> **How to complete this task**:
Where a line of the following data contains the string "frames", include it in the tally. Report the total alone.

> **Provided entries**:
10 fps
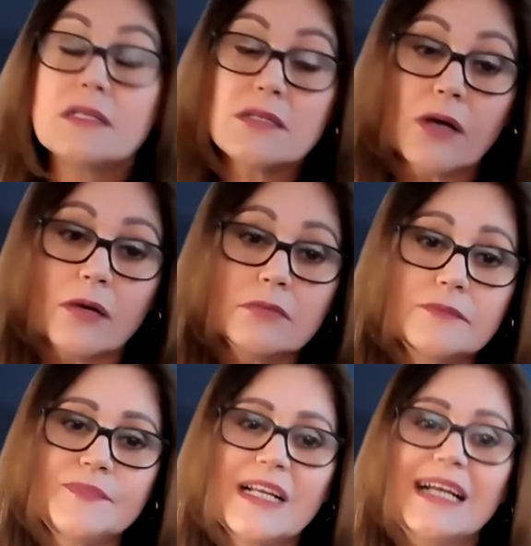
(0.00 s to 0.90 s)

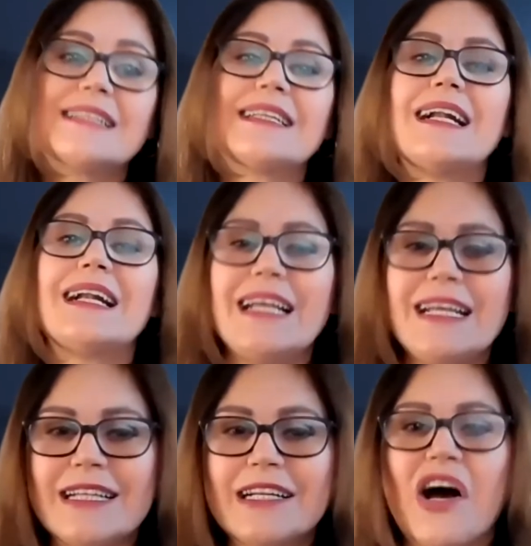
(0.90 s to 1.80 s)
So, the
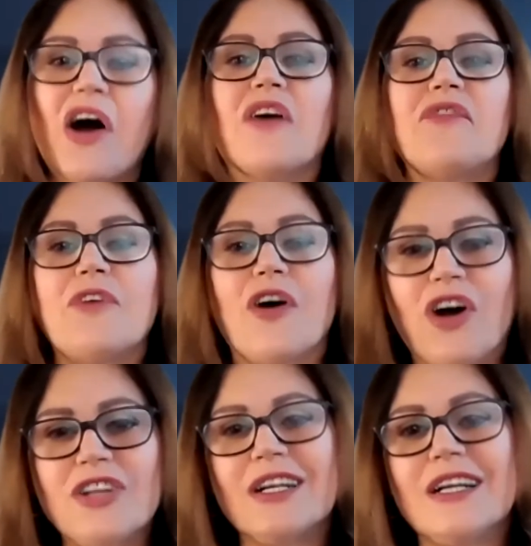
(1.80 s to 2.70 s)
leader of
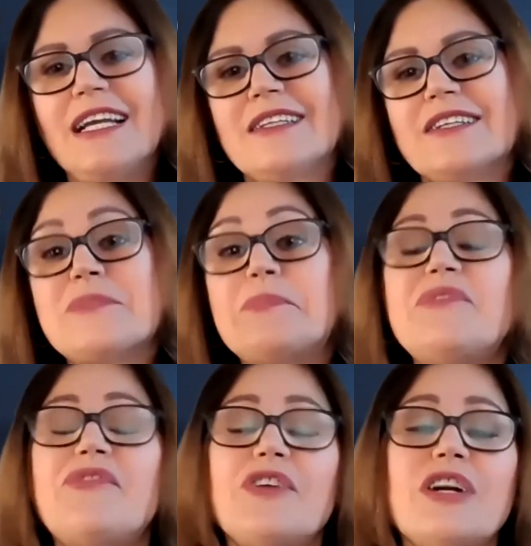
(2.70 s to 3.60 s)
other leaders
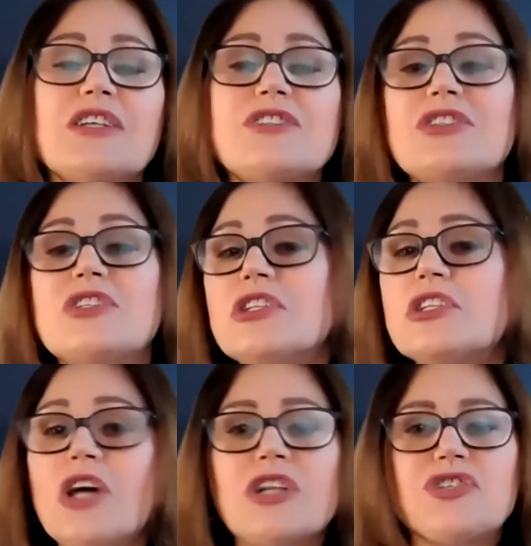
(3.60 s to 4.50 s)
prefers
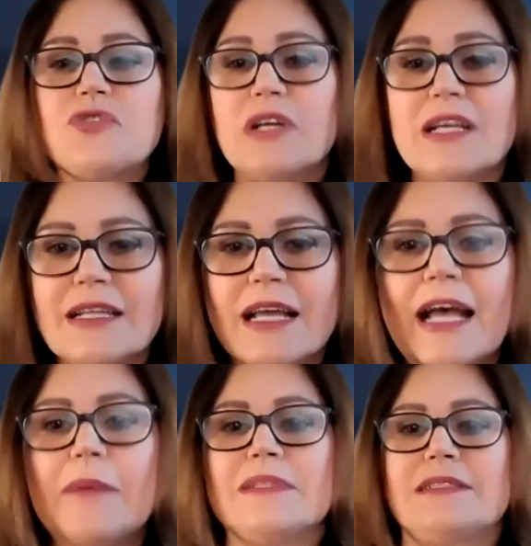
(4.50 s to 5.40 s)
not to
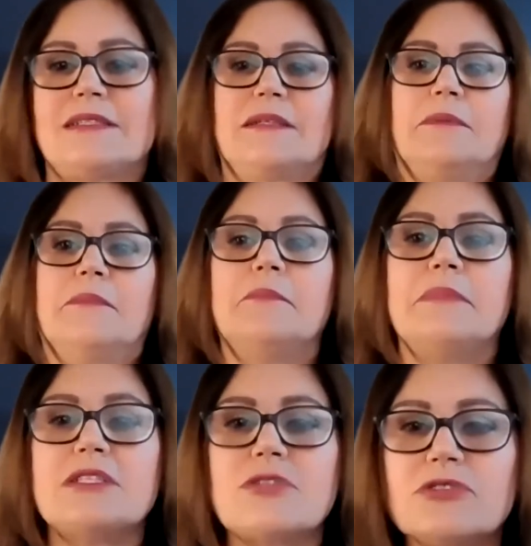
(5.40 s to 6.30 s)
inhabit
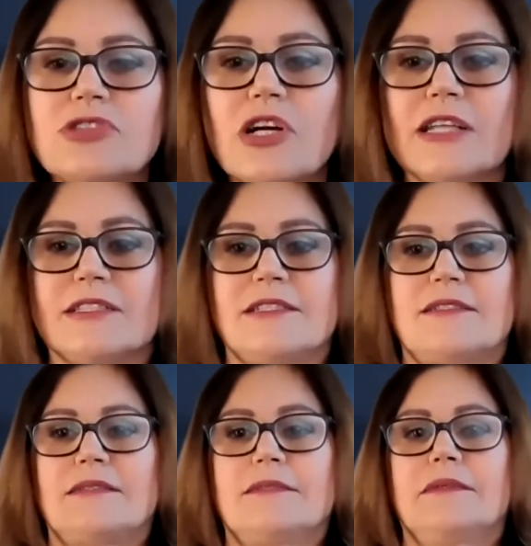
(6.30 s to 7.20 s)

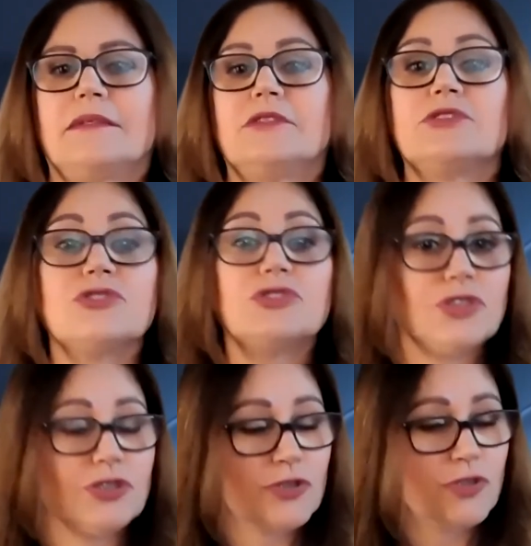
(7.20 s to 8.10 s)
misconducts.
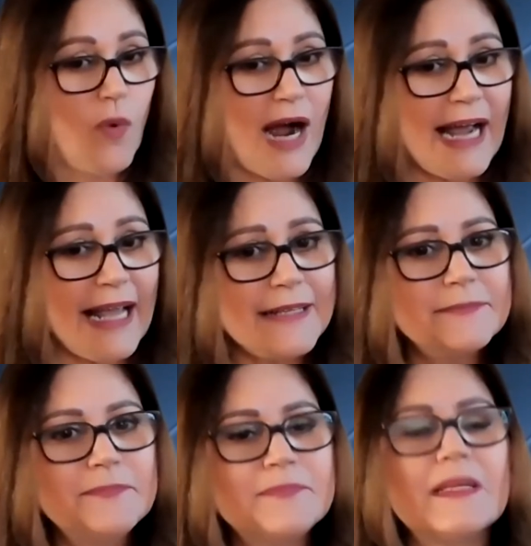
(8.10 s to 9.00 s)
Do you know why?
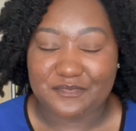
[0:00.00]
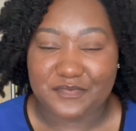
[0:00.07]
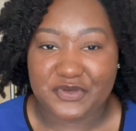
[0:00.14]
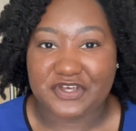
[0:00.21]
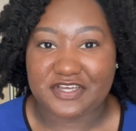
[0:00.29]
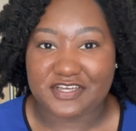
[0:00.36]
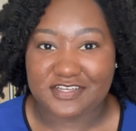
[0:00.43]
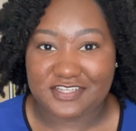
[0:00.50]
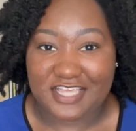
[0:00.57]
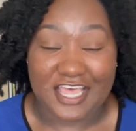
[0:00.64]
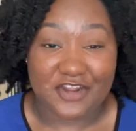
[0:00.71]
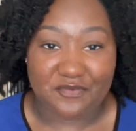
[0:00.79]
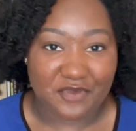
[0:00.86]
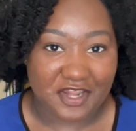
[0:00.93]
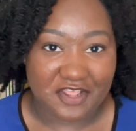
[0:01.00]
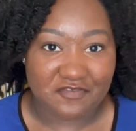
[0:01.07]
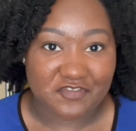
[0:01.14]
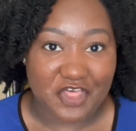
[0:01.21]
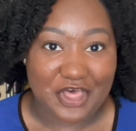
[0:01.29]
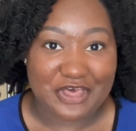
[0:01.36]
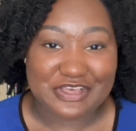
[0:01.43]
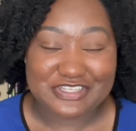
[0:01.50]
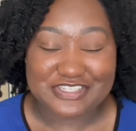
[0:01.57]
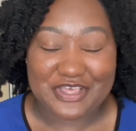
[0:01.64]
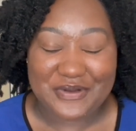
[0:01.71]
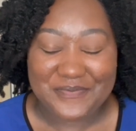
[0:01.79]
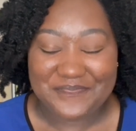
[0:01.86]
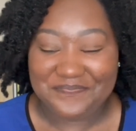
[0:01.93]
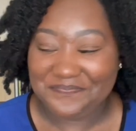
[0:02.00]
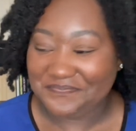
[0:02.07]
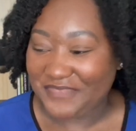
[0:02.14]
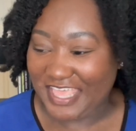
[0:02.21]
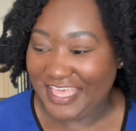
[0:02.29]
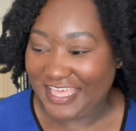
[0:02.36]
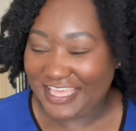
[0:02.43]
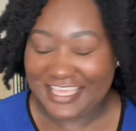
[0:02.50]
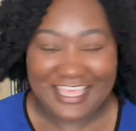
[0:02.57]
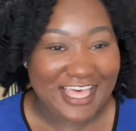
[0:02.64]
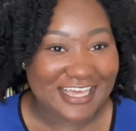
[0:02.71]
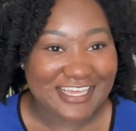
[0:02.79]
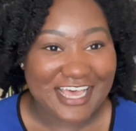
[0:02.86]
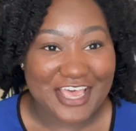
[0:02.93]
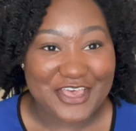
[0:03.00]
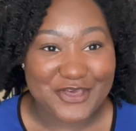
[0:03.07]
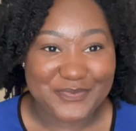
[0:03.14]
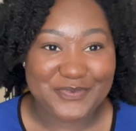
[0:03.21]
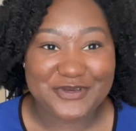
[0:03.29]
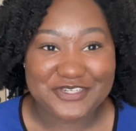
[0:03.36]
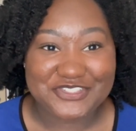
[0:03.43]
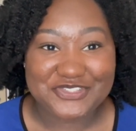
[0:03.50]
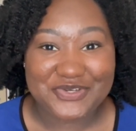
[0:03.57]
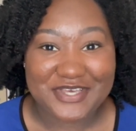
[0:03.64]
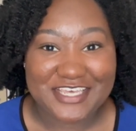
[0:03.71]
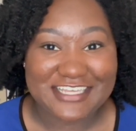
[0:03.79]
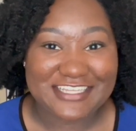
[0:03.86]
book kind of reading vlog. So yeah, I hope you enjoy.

==

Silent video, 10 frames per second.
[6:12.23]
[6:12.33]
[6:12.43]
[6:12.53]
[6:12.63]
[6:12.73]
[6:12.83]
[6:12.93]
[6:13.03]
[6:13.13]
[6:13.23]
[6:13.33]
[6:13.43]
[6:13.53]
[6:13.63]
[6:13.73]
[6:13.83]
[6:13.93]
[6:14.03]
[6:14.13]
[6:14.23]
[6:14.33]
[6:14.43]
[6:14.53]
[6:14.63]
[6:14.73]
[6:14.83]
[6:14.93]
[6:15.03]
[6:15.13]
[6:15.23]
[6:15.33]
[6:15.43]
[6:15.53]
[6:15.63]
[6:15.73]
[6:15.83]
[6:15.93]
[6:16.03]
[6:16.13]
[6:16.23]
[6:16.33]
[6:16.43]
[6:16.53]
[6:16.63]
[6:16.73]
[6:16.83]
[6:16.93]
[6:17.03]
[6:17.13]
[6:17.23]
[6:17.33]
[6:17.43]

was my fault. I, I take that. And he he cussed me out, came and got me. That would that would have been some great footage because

--

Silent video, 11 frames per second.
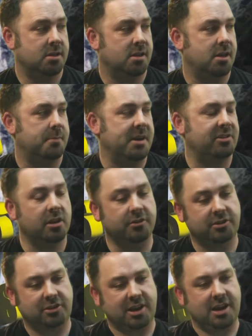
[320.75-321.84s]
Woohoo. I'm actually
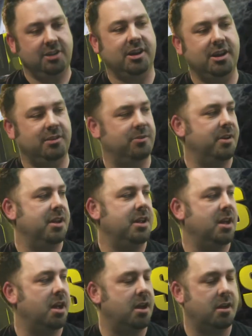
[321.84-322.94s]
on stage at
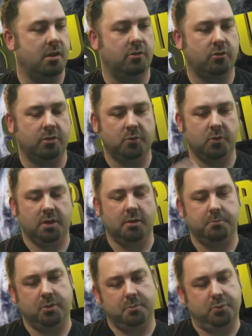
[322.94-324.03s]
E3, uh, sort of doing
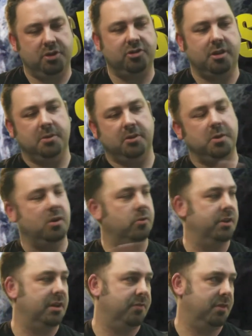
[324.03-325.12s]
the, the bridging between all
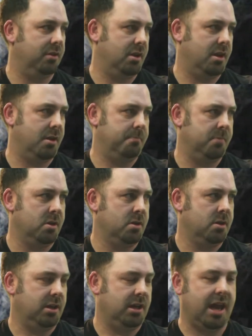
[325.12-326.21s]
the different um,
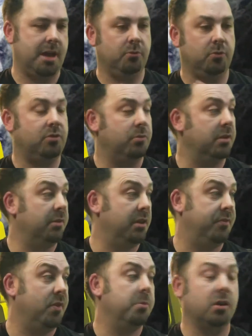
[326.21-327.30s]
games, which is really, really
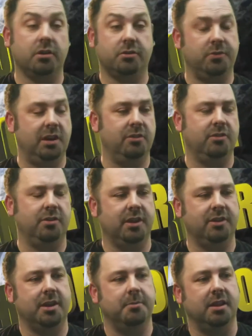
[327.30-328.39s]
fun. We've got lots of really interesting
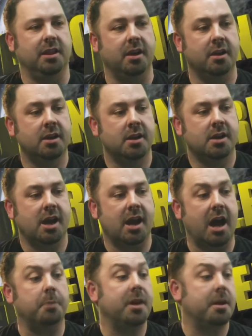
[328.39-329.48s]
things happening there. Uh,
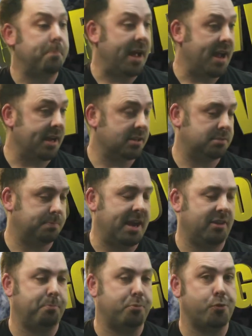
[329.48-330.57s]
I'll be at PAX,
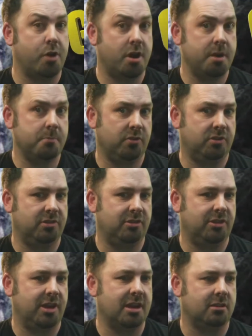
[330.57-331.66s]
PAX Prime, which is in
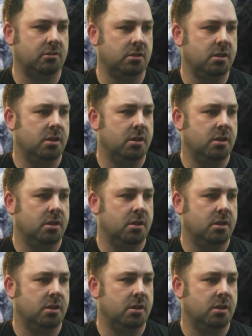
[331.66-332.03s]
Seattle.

> **Exercise solution**:
2